Saved data entries
- - - - -

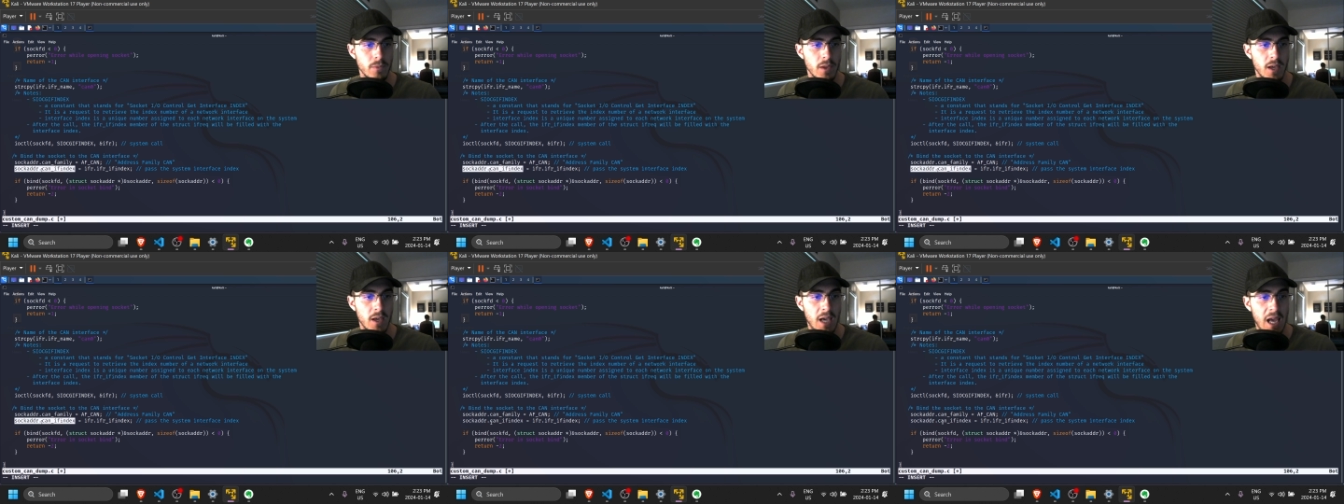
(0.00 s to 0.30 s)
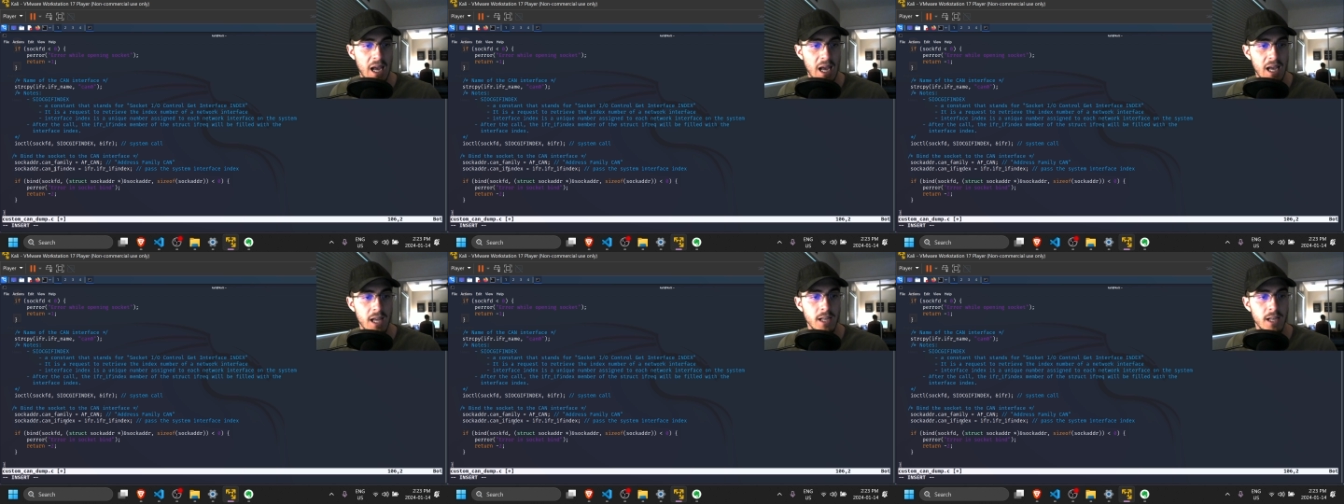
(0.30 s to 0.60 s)

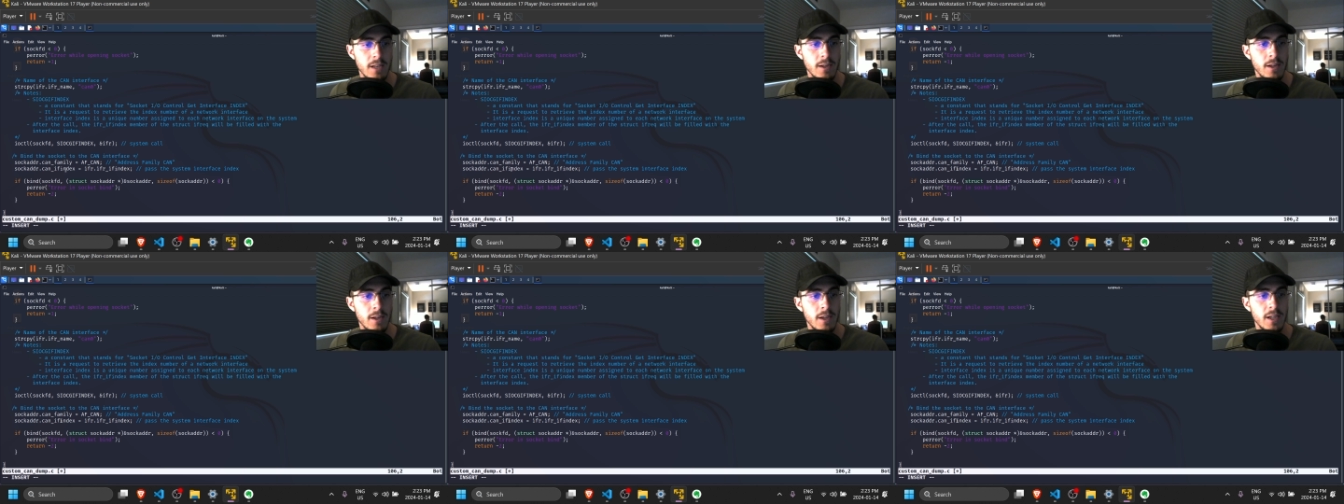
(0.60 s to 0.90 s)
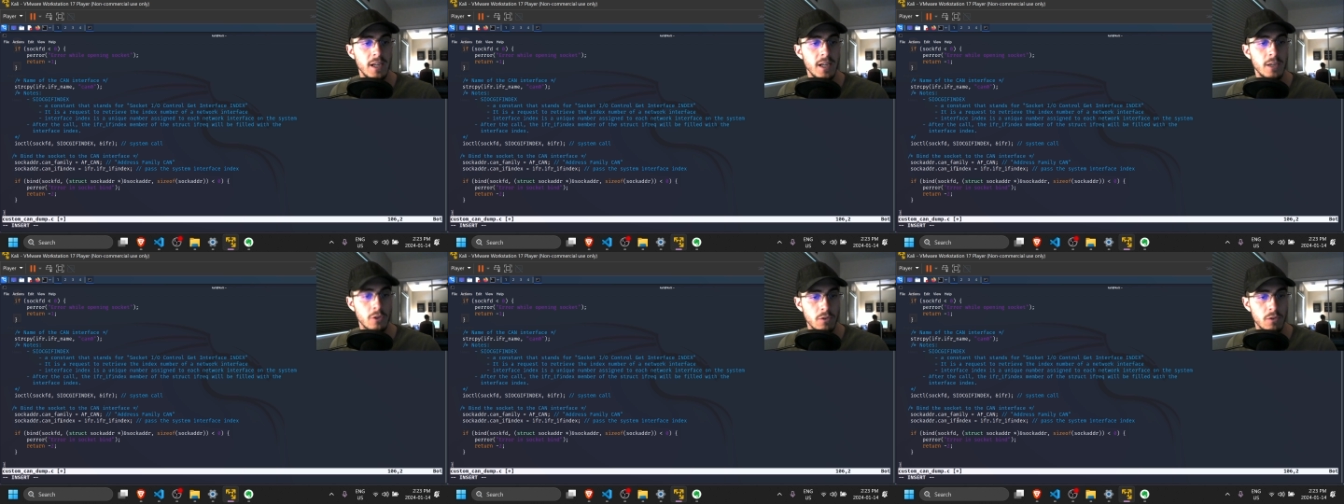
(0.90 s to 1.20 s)
can
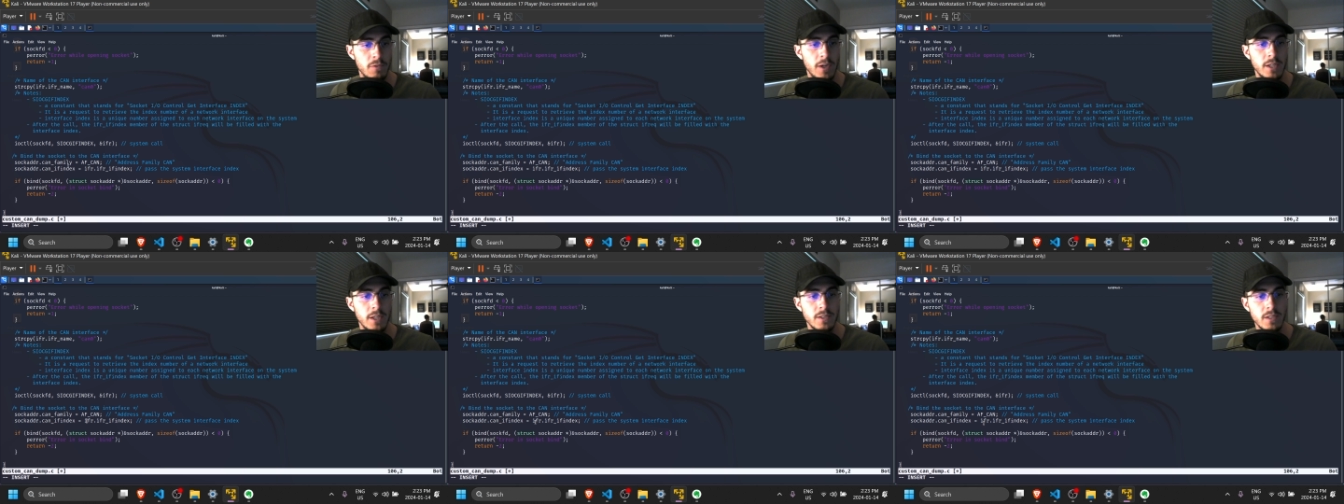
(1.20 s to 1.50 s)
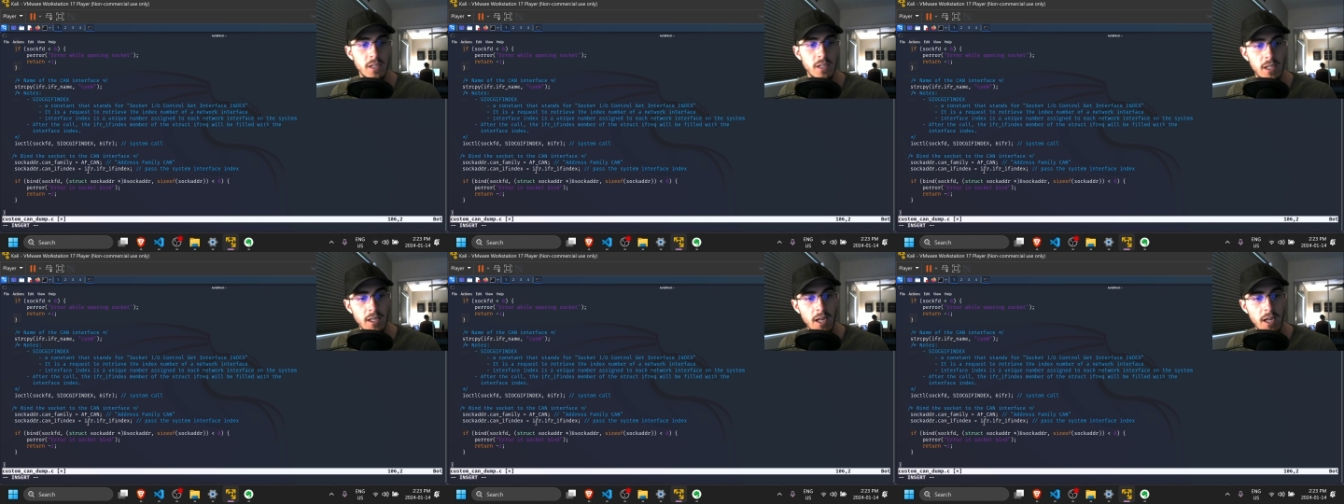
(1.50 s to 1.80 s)
interface
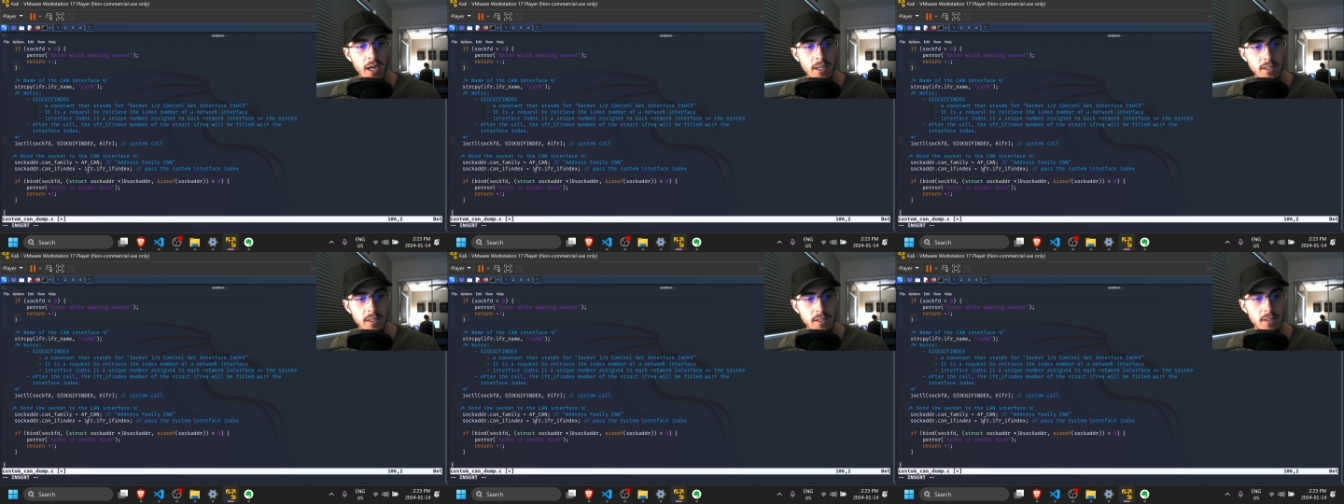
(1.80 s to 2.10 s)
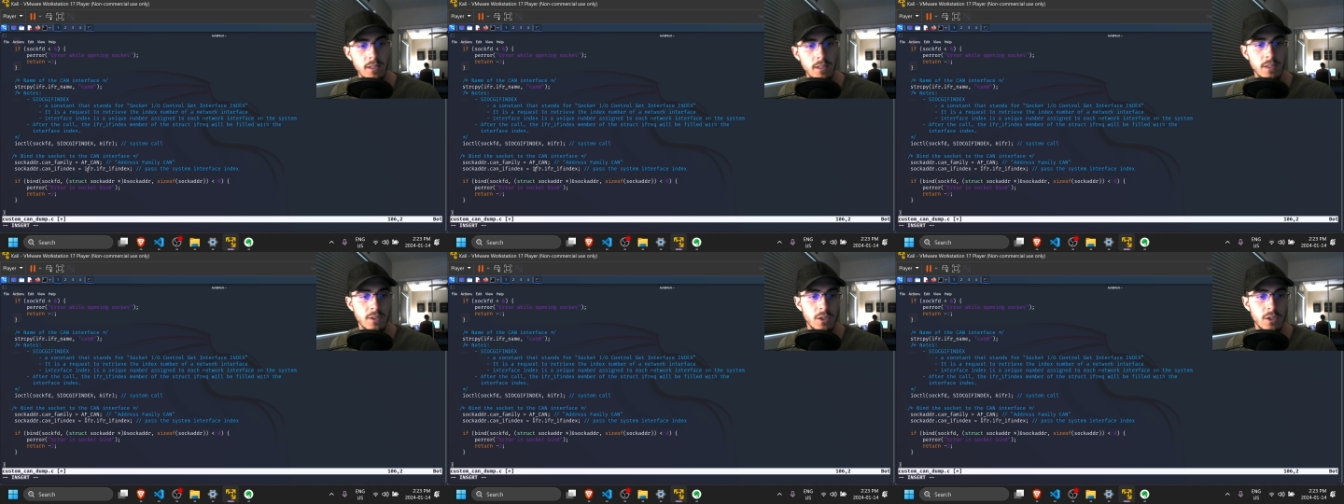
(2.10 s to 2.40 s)

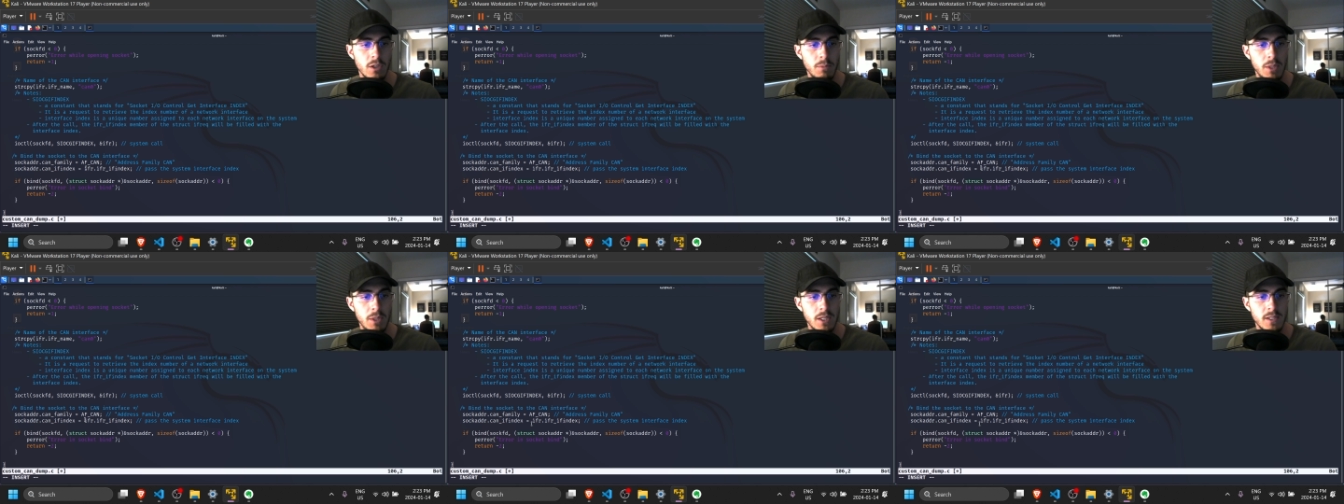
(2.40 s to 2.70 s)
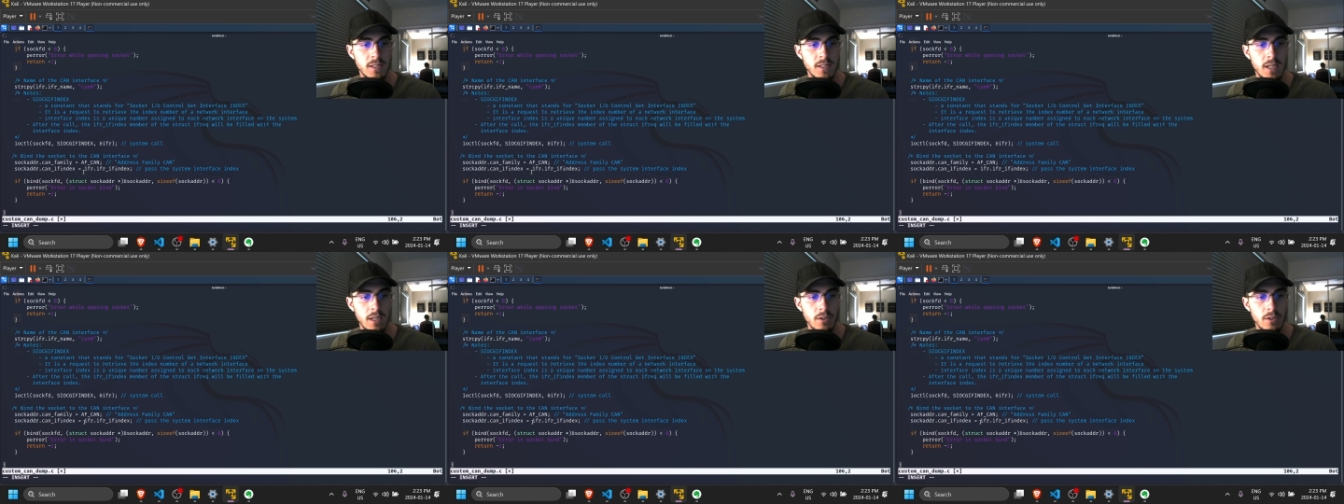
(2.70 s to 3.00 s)
index is going to be
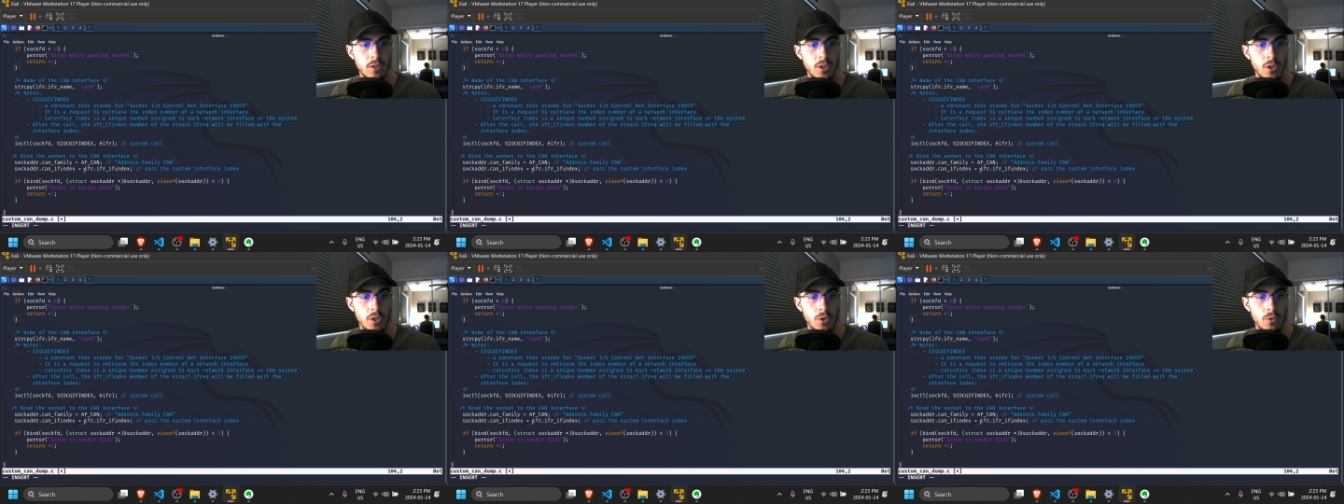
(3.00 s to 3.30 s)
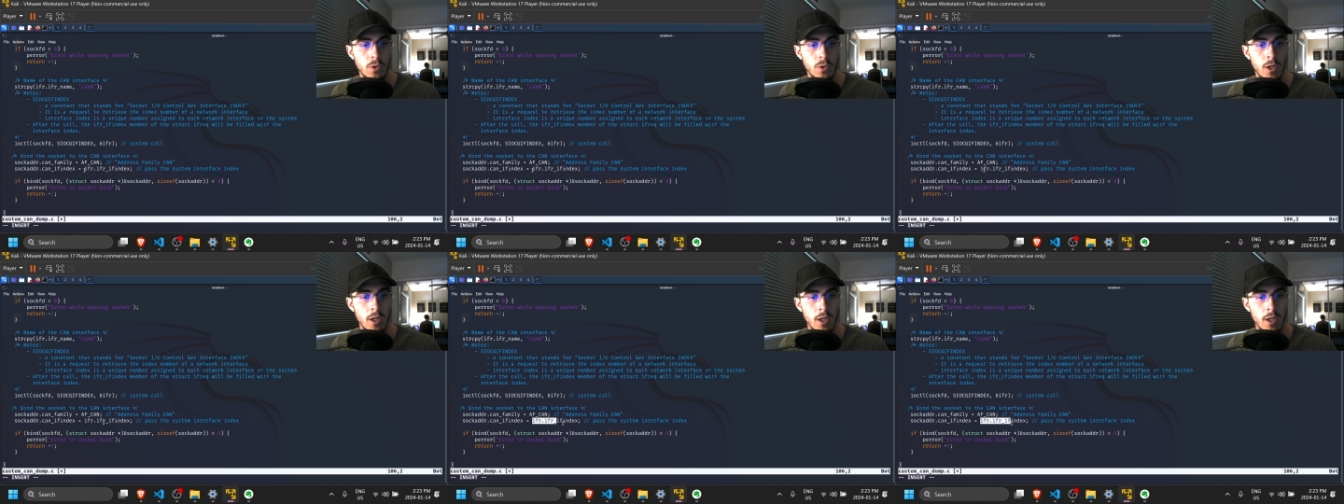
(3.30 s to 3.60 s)
set
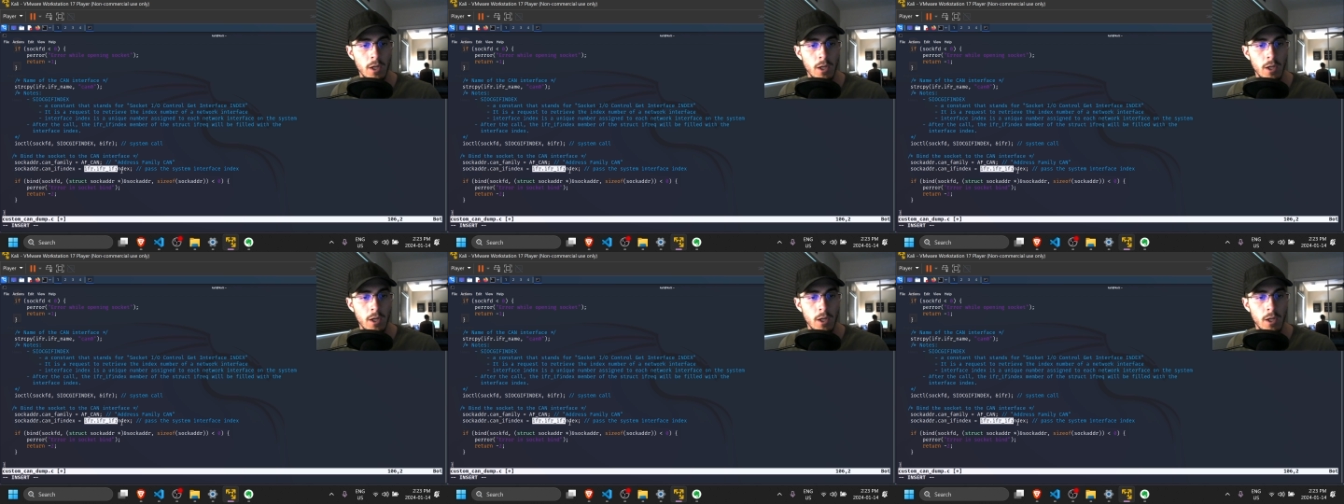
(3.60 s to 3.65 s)
to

- - - - -

▶ Work instruction: Please retype, exactly and only, the lines from the one holding "(0.60 s to 0.90 s)" to the end of the entries, both ends included, without any pictures.

▶ Output below:
(0.60 s to 0.90 s)
(0.90 s to 1.20 s)
can
(1.20 s to 1.50 s)
(1.50 s to 1.80 s)
interface
(1.80 s to 2.10 s)
(2.10 s to 2.40 s)

(2.40 s to 2.70 s)
(2.70 s to 3.00 s)
index is going to be
(3.00 s to 3.30 s)
(3.30 s to 3.60 s)
set
(3.60 s to 3.65 s)
to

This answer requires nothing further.